* Assignment:
Find the lines holding the string "know" in the data, then copy all of them.

* Saved data entries:
______________________________

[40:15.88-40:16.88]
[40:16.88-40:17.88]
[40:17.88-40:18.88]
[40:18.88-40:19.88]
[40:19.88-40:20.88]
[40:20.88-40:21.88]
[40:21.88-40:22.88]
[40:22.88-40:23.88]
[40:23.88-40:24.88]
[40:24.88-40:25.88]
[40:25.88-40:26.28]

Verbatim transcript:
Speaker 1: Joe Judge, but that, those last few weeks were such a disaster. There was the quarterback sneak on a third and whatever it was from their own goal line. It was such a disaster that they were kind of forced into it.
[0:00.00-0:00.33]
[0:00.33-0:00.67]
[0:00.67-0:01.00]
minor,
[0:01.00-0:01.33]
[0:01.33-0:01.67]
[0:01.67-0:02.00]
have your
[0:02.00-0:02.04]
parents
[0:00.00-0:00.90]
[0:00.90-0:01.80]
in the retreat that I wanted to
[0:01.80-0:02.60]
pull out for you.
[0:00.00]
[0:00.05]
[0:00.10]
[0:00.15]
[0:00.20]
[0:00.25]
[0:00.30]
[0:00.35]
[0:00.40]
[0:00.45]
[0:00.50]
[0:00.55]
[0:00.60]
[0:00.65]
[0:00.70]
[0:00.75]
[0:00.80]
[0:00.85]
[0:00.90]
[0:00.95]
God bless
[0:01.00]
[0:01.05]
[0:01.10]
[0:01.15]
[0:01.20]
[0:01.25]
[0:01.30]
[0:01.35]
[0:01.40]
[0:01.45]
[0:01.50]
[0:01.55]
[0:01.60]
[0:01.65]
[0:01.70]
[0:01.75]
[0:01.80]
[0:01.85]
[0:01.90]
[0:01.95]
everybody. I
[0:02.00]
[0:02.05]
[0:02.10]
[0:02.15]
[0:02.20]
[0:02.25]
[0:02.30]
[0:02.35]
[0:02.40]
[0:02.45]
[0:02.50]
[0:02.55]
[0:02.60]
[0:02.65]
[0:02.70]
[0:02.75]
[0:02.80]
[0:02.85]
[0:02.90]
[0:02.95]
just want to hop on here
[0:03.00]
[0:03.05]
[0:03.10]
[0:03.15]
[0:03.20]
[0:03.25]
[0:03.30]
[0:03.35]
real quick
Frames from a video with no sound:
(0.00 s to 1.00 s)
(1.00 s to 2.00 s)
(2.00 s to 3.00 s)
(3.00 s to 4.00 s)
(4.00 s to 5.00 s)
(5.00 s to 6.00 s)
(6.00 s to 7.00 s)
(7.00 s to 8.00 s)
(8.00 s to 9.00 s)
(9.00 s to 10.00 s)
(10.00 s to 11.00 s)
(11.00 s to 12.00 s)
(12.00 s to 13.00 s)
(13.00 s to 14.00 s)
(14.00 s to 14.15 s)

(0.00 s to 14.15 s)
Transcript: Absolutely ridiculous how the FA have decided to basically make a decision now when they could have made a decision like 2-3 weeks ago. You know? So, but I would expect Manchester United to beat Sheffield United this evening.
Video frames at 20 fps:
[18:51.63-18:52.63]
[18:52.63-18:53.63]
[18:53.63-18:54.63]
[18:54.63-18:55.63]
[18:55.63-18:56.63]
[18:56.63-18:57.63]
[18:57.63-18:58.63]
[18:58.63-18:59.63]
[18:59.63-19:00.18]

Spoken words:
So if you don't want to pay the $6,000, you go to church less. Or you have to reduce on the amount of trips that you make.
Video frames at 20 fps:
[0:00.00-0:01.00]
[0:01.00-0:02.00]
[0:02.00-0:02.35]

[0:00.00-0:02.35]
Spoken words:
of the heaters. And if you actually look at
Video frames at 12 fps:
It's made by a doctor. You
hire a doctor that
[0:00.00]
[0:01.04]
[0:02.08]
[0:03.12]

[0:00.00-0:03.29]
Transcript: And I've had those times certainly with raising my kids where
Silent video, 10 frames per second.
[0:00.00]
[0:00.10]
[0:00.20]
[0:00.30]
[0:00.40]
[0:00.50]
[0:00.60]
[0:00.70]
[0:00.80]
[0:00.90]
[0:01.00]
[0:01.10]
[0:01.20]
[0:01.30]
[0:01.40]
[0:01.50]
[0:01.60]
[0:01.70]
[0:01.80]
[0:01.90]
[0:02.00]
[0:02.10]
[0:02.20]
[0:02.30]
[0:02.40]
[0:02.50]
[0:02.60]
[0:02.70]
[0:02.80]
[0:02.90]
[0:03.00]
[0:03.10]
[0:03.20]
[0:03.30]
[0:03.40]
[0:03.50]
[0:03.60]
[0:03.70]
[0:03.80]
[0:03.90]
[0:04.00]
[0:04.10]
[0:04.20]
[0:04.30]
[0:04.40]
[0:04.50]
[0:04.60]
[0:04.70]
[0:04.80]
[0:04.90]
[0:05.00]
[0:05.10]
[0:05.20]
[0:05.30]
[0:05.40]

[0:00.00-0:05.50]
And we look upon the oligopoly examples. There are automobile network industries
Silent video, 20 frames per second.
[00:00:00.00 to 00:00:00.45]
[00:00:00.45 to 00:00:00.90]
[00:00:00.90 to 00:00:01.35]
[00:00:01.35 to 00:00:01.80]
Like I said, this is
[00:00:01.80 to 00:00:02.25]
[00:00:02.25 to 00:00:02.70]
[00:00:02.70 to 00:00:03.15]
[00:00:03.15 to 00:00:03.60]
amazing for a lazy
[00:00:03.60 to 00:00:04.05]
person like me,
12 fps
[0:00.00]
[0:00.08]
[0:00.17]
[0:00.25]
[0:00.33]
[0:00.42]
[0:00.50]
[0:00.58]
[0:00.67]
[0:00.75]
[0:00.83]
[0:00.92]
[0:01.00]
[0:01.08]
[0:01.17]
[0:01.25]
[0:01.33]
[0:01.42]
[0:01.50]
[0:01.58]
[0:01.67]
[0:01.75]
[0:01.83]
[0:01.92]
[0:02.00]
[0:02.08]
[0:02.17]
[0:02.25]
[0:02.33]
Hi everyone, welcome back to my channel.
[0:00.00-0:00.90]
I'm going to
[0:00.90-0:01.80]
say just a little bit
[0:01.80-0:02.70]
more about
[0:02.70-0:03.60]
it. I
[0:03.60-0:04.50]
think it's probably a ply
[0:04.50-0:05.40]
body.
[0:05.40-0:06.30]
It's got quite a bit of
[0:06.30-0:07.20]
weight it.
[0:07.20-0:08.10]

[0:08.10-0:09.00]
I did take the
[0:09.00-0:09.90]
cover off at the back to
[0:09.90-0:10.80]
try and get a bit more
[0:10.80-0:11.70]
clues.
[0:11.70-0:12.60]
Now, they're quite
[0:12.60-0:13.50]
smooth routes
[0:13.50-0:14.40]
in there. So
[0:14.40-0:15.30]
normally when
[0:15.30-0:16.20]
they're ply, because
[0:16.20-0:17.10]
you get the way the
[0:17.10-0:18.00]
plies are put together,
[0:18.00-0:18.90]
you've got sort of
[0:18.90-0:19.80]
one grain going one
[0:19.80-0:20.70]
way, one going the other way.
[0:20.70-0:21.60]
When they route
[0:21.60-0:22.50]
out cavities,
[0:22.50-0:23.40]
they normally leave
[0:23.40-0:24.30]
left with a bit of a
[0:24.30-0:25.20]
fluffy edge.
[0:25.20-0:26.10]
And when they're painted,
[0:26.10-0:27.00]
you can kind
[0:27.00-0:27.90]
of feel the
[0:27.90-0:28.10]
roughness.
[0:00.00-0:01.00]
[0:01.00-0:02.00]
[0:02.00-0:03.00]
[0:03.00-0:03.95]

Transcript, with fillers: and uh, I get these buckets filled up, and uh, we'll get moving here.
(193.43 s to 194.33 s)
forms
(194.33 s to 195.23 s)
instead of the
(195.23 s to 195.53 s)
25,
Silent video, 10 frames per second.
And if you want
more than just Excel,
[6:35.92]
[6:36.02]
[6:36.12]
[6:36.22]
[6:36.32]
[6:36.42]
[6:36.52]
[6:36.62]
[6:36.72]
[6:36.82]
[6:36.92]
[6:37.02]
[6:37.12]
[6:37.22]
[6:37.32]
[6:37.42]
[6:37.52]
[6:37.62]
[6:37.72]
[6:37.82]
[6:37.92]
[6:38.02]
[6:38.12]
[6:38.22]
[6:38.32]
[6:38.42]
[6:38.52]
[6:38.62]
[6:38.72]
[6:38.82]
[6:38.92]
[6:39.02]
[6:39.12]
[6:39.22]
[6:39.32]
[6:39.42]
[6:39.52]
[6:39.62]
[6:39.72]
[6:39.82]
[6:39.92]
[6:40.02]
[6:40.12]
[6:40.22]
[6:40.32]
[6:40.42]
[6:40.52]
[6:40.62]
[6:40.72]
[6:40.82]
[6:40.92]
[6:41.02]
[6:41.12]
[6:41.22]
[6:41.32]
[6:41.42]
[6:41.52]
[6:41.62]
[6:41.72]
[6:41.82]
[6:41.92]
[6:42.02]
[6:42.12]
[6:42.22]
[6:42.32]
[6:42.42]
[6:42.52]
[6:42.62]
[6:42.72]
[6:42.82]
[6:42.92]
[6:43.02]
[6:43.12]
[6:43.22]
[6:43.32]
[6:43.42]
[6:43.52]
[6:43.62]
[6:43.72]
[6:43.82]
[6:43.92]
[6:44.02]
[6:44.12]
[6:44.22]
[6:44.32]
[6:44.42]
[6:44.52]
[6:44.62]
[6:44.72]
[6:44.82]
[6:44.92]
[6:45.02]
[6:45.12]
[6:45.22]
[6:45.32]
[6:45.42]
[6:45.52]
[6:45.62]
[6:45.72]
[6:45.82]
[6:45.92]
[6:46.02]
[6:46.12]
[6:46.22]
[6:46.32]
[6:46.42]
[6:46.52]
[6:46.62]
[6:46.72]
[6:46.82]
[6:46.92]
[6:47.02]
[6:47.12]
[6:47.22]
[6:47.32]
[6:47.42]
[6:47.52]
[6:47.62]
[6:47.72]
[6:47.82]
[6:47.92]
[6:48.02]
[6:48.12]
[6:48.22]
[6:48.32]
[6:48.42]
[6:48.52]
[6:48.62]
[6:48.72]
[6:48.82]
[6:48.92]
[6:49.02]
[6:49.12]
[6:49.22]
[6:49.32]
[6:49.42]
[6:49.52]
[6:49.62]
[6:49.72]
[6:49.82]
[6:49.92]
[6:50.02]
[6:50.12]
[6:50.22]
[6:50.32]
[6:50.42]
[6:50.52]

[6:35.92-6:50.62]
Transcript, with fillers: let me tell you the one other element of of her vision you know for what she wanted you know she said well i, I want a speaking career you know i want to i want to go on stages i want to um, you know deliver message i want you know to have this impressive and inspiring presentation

______________________________

* Written response:
Transcript: Absolutely ridiculous how the FA have decided to basically make a decision now when they could have made a decision like 2-3 weeks ago. You know? So, but I would expect Manchester United to beat Sheffield United this evening.
Transcript, with fillers: let me tell you the one other element of of her vision you know for what she wanted you know she said well i, I want a speaking career you know i want to i want to go on stages i want to um, you know deliver message i want you know to have this impressive and inspiring presentation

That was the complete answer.